"""

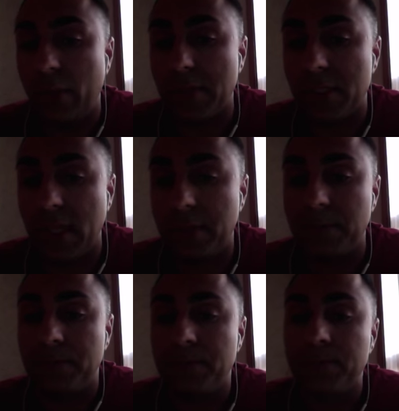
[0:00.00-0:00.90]
website.
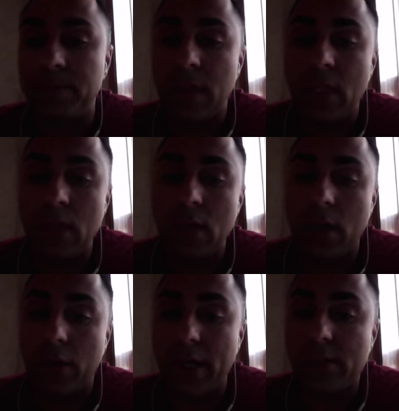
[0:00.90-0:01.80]

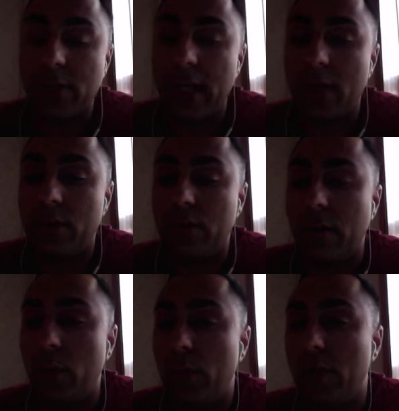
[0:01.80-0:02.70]
Okay, so now
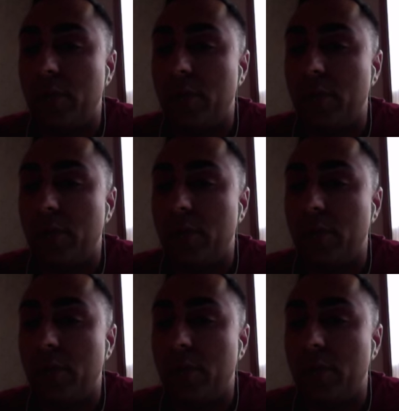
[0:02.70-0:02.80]
when you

"""

* _YOUR INSTRUCTIONS_
The preceding entries should be duplicated word for word; no picture belongs in the copy.

* _PROBLEM SOLUTION_
[0:00.00-0:00.90]
website.
[0:00.90-0:01.80]

[0:01.80-0:02.70]
Okay, so now
[0:02.70-0:02.80]
when you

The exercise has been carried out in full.